CORDESMAN: Well, what it seems to be is an effort to create one unified command to deal with many of the problems of homeland defense which would cut across all of the services and all of the various elements of the military side of the U.S. command structure, dealing with the protection of the continental United States. Now a lot of that remains undefined. There’s another set of parallel proposals to totally reorganize the way in which we handle our border security for counter terrorism. Many of the functions for homeland defense that aren’t being performed by the Department of Defense are undefined. There are a host of elements within this so-called new command like missile defense which still have to be outlined and given some structure.

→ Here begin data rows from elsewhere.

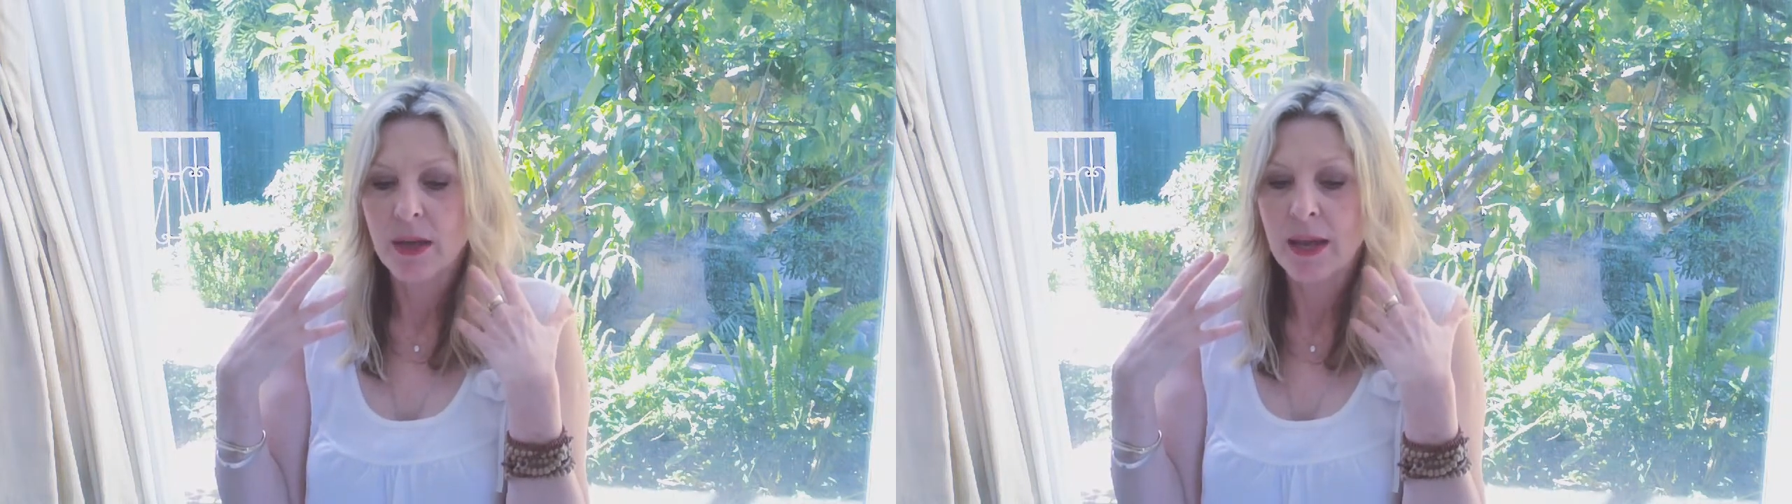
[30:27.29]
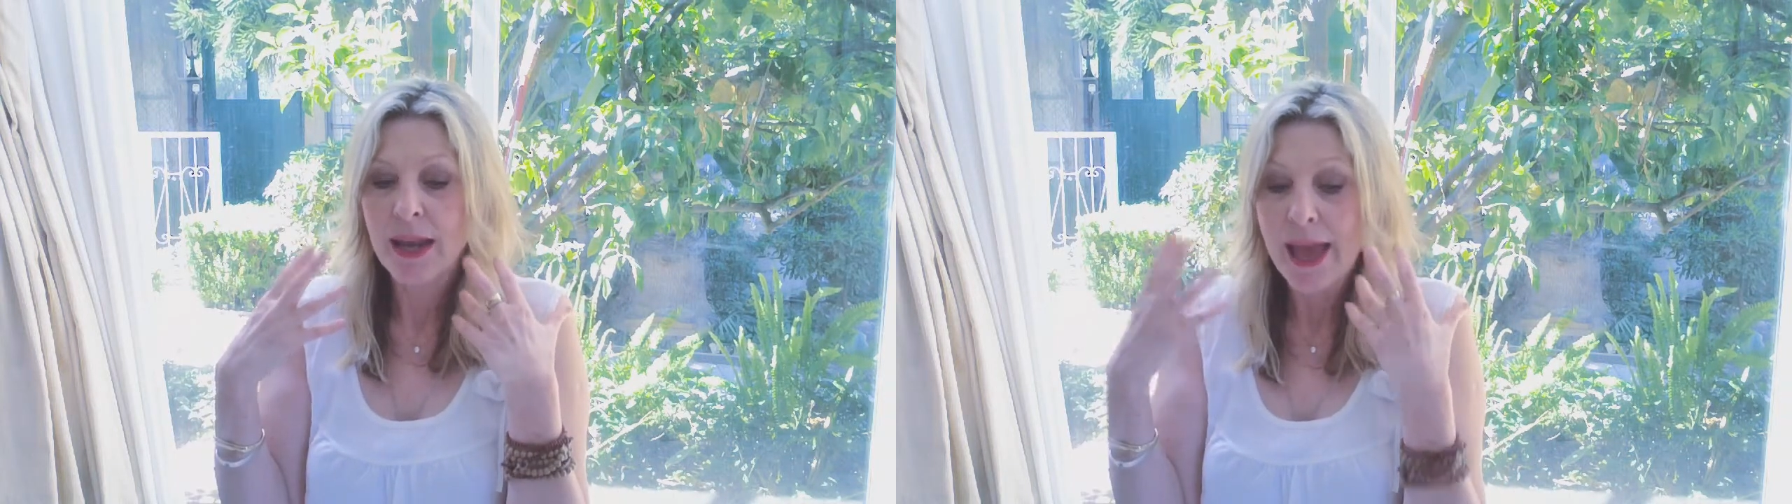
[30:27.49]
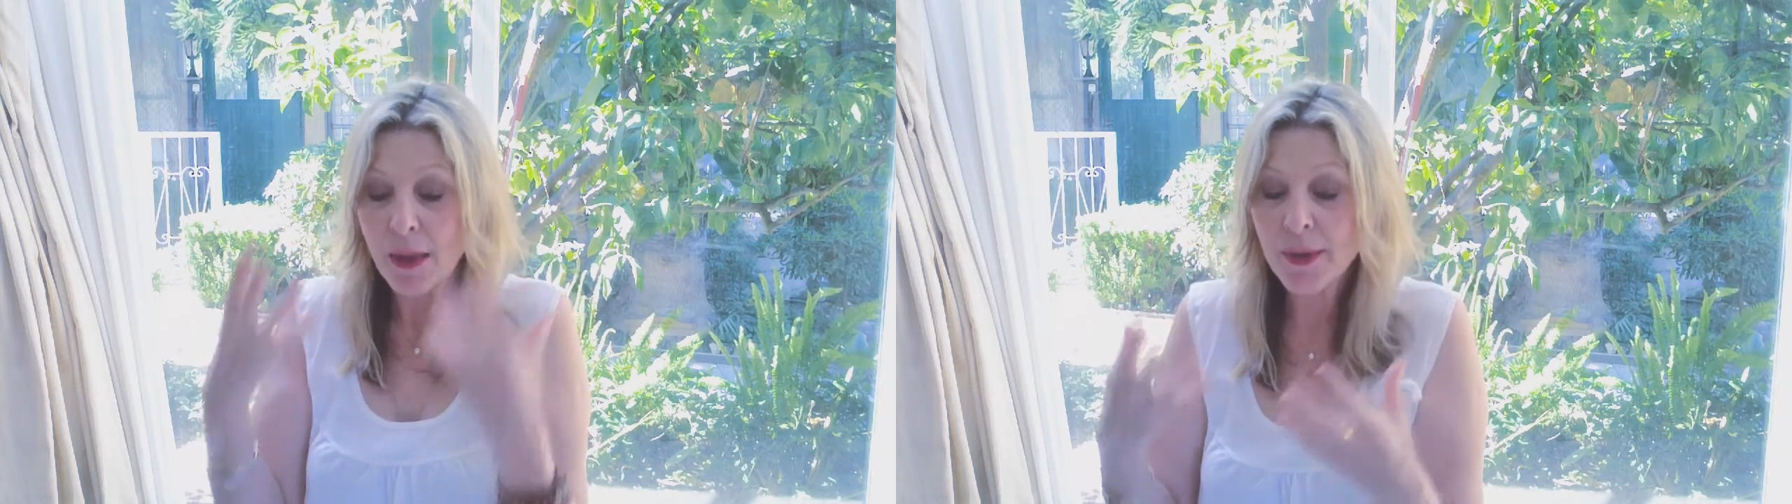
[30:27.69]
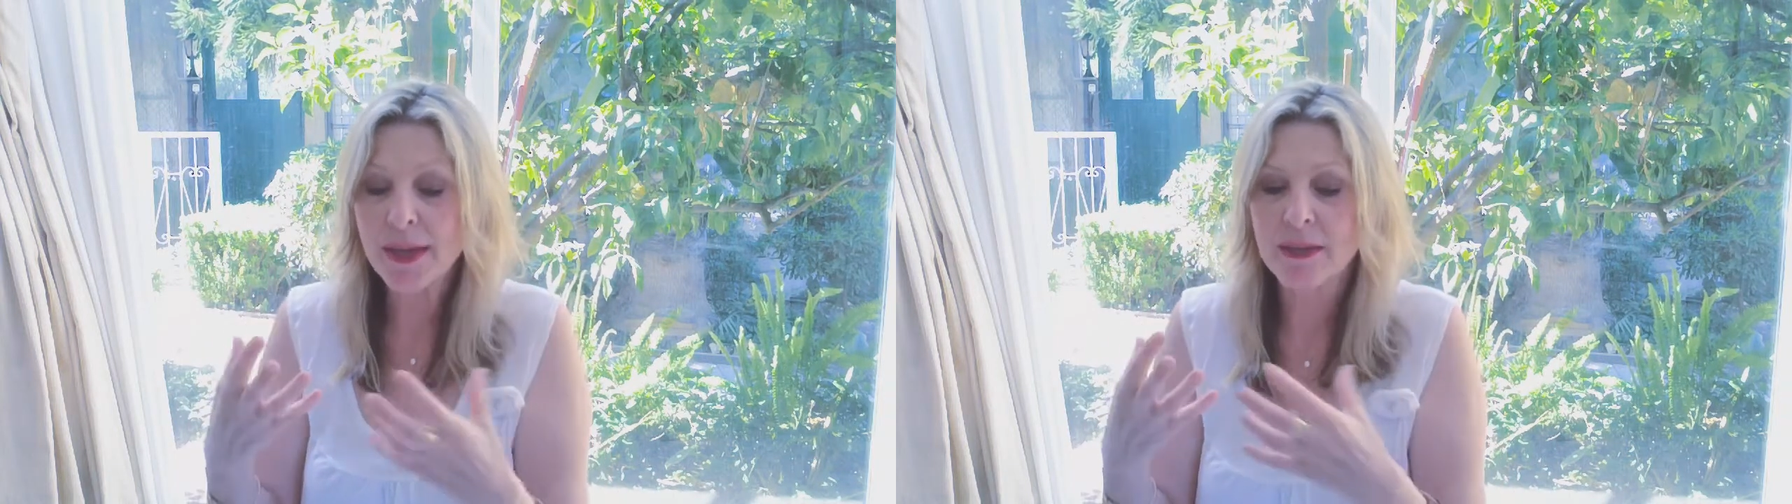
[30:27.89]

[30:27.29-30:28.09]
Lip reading: allowing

O’HANLON: I agree with Tony. I think the keypoint here is that the Pentagon in many ways is really playing a supporting role in homeland security. If you’re thinking about big things coming at the country in an obviously hostile way, that’s where the Pentagon has primary responsibility—missiles, airplanes (if we know if they’re hostile when they approach the U.S. airspace), or ships as they approach U.S. waters. Again if we know if they’re hostile in advance. But generally these are not going to be the ways terrorists attack the United States. It’s generally going to be a quieter, stealthier way in which border controls, customs, so forth, are the primary agencies. The Pentagon is in many ways playing a supporting role in this overall effort. I don’t think it’s the primary agency for homeland security.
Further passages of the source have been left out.